Reasons you can deny a tenant
Now, the above doesn't mean you have to open your doors to anyone and everyone. You still have the right to set stringent qualifying standards for your tenants, and you can still deny applicants who don't fit the bill.
Here are just a few of the many reasons you can legally deny a tenant:
- They don't have the proven income to make rent.
- They have bad credit, overdue accounts, or a bankruptcy on their record.
- They smoke cigarettes or marijuana.
- They have a pet (that's not a service animal).
- You can't verify their income.
- They have a history of not paying rent, getting evicted, or damaging their rental properties.

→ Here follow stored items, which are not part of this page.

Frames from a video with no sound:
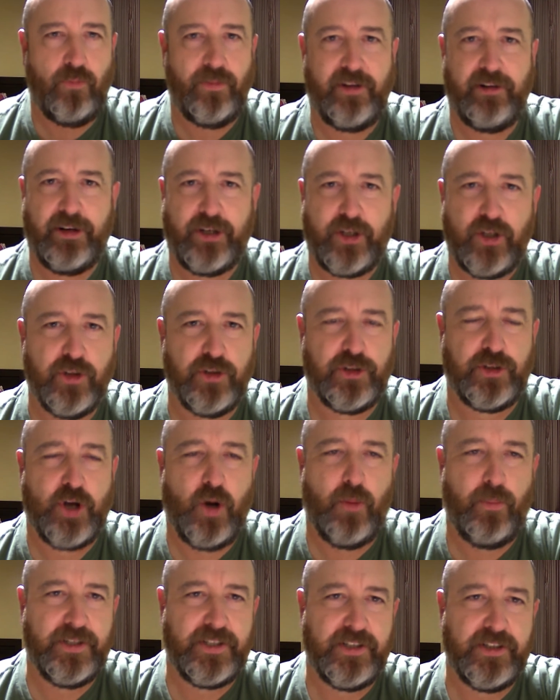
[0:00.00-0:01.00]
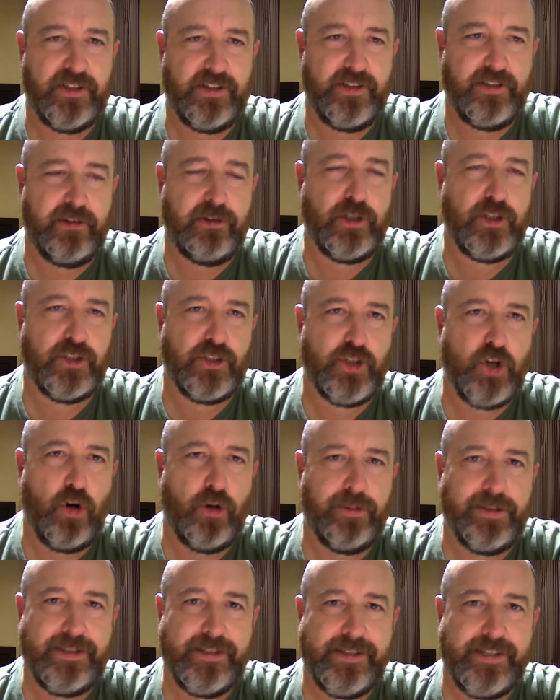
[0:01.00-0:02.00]
They're a good competition. They're a good
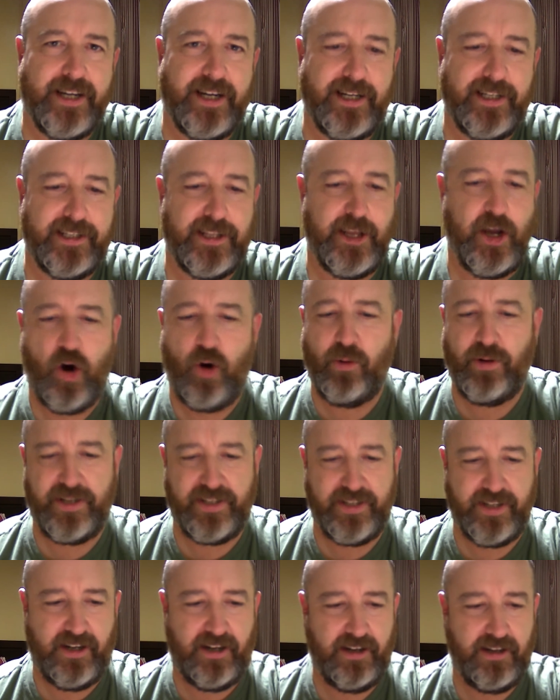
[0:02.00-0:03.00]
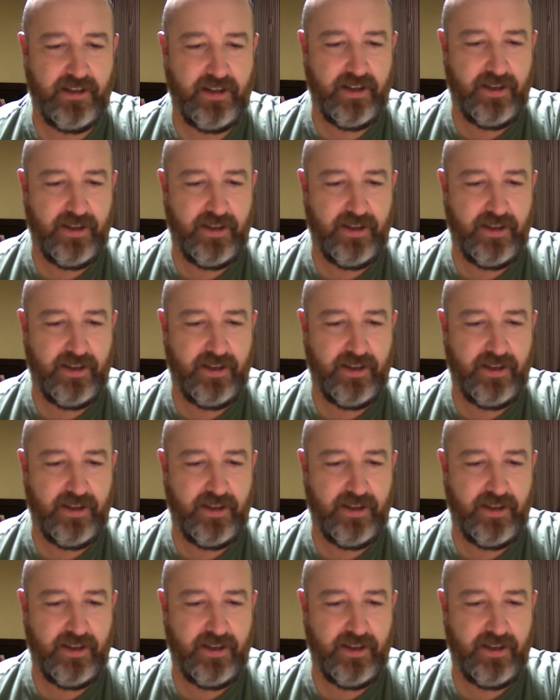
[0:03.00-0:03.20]
tournament side. They always are.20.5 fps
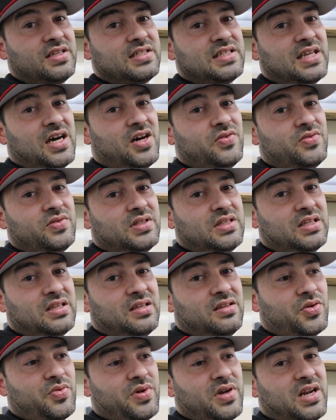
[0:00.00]
the sound.
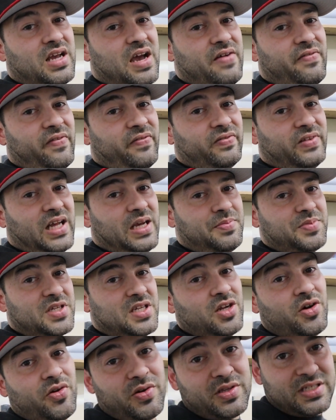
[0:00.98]
So we're gonna have a flaps,
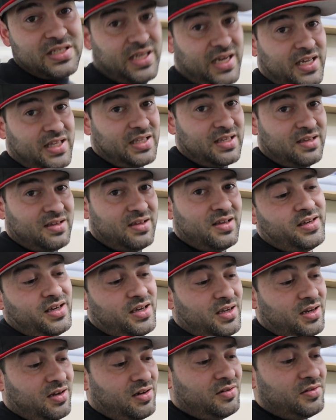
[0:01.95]
you know, inside,
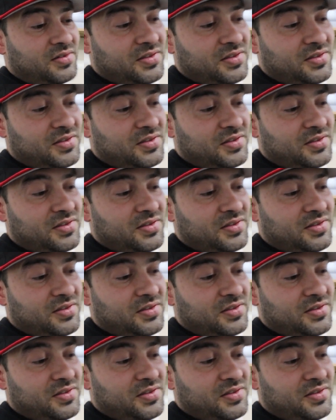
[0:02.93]
you know,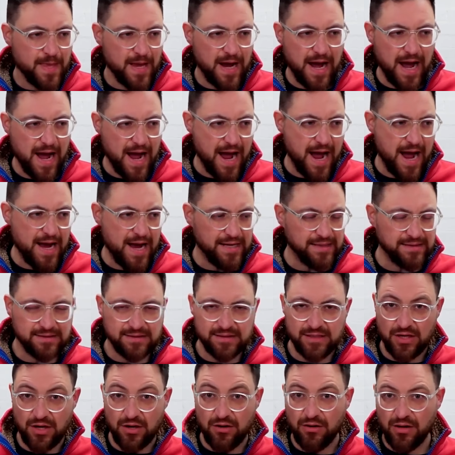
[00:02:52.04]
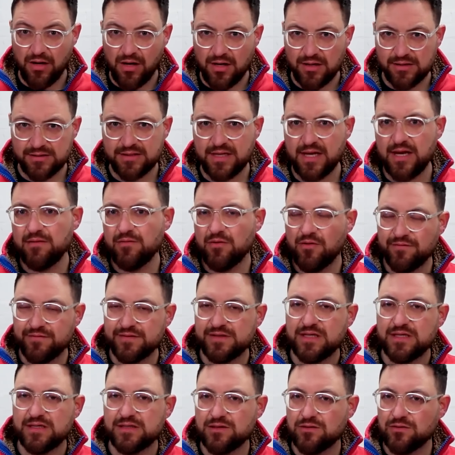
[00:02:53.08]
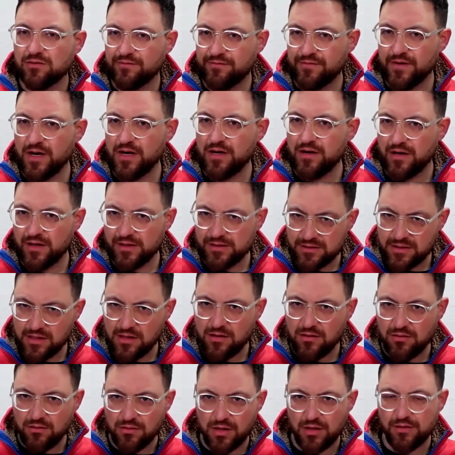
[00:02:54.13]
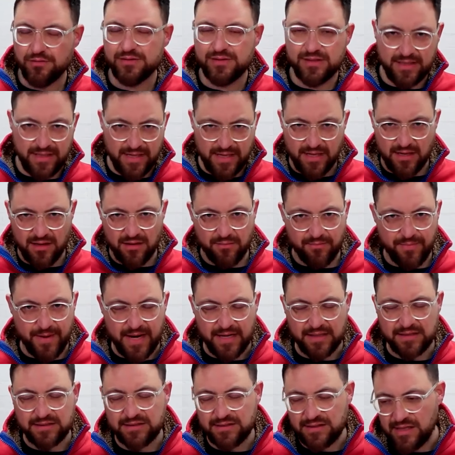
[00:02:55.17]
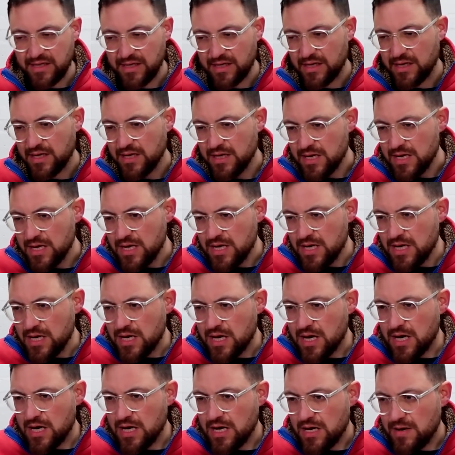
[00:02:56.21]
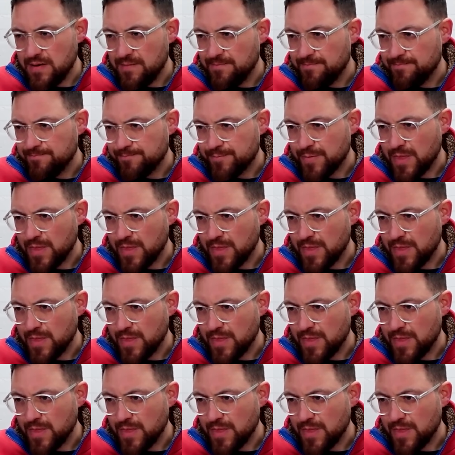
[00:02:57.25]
And, last game, obviously, he scored a very nice goal, ghosting in the back stick. The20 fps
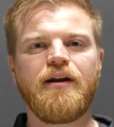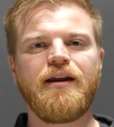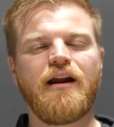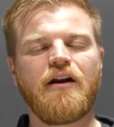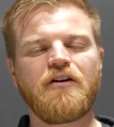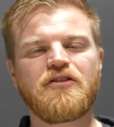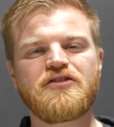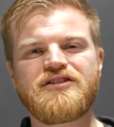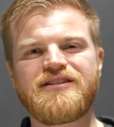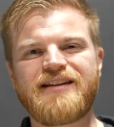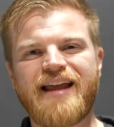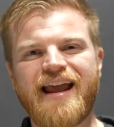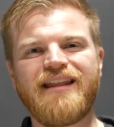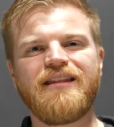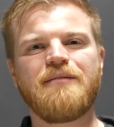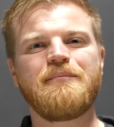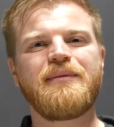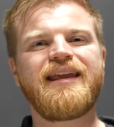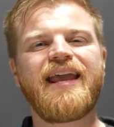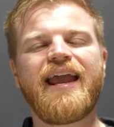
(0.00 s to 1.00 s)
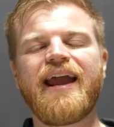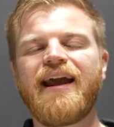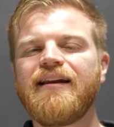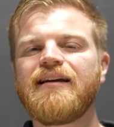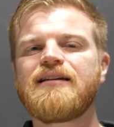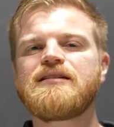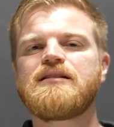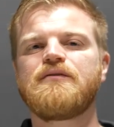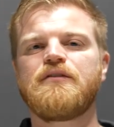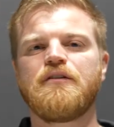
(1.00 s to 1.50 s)
and understand the
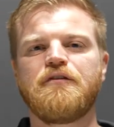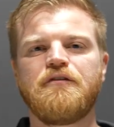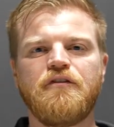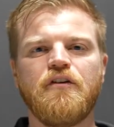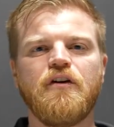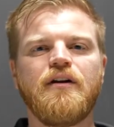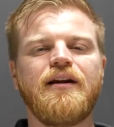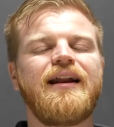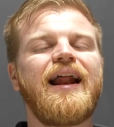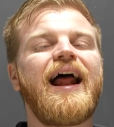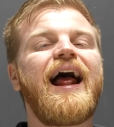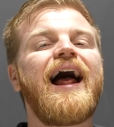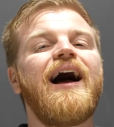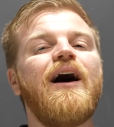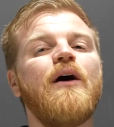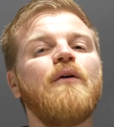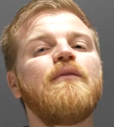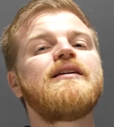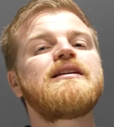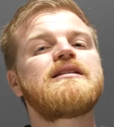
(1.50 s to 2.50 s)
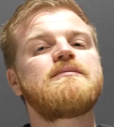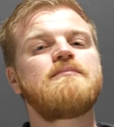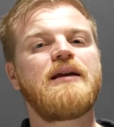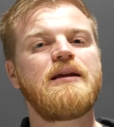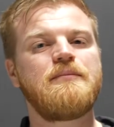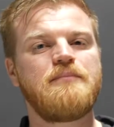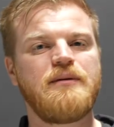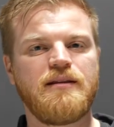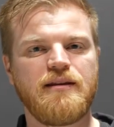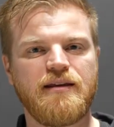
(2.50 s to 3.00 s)
mechanics of the foot and how this
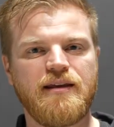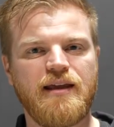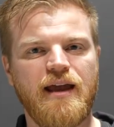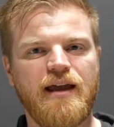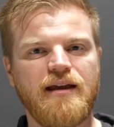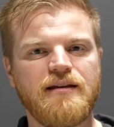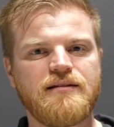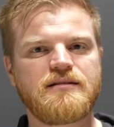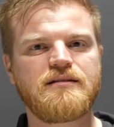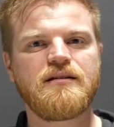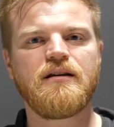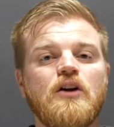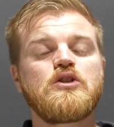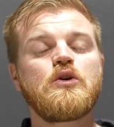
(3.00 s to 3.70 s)
may be the case.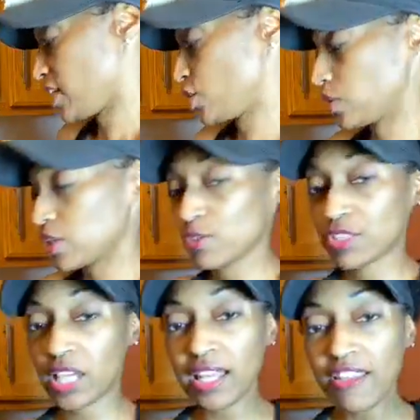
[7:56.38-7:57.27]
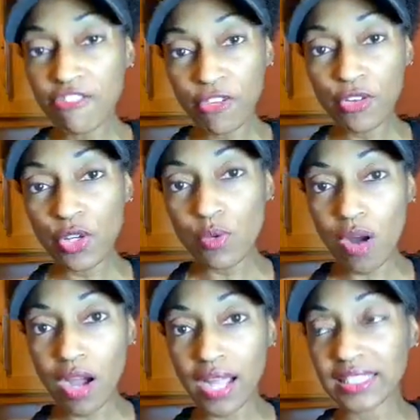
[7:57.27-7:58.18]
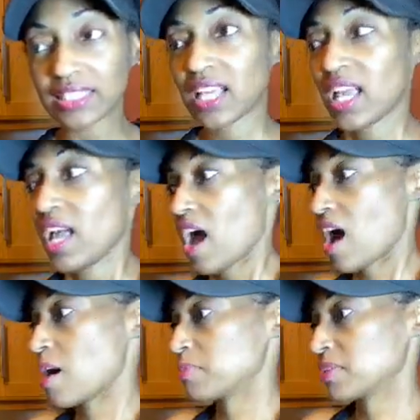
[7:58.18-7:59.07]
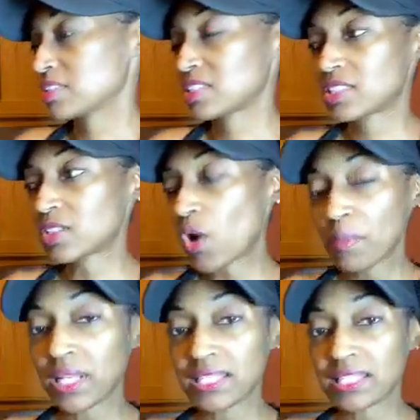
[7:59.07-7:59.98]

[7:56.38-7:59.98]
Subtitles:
you can use any fruit you want. There's so many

- They provided false information on their application.
- They don't agree to a background or credit check, or they don't fill out the application fully.
- They have bad references.
- Their employment history is spotty.
- They committed a violent crime or one that was drug- or property-related.
Be upfront about your requirements, and make sure you hold every applicant to the same standards. If you do deny a tenant, you should give them a reason. This can stave off any ideas of a fair housing lawsuit.
Fair housing laws apply to marketing your property, too
Fair housing laws actually come into play long before you begin evaluating and choosing tenants. They also need to be considered when you're initially marketing and promoting your property.
Under the Fair Housing Act, those engaged in housing-related activities have to avoid discrimination and steering in advertising and marketing practices, too. That means you can't create a Facebook ad and choose an audience of only college-educated, high-income earners to promote it to. You also can't claim your property is "perfect for students" or "great for couples."
Anything at all that would indicate you have a preference for who you'll rent to is a violation of fair housing laws and could get you in serious trouble. Here are some other marketing tactics that could be a violation:
- Showing a tenant only the units you think will fit their income/needs/background. Let them choose the properties they'd like to see for themselves.
- Using only people of one race in a promotional photo for your property. Try to keep marketing initiatives diverse and all-inclusive.
- Including discriminatory words in your listings or ads. Things like "exclusive," "limited," or anything suggesting that only certain people live in a community could get you in trouble.
- Using certain "No" phrases. "No kids," "no students," "no families," etc. These are all violations (no smoking and no pets are okay, though).
- Posting your flyers, ads, etc., in only certain areas of town or where only specific classes live or congregate. Your ads should be accessible to all prospective tenants, regardless of their demographic or class.
Keep in mind: Under the Fair Housing Act, there's a lot that can be considered advertising or marketing, including online ads, brochures, flyers, websites, newspaper classifieds, billboards, and listing sites. Your own words over the phone or in an email could even be considered marketing if you're trying to pitch your property.
If you're ever found in violation of the Fair Housing Act, you could be required to pay hefty penalties. The best way to fully protect yourself from fair housing violations is to sit down with an attorney when creating your marketing collateral, application forms, and even your entire application process. They can ensure you're abiding by the law and that no discriminatory processes are at work.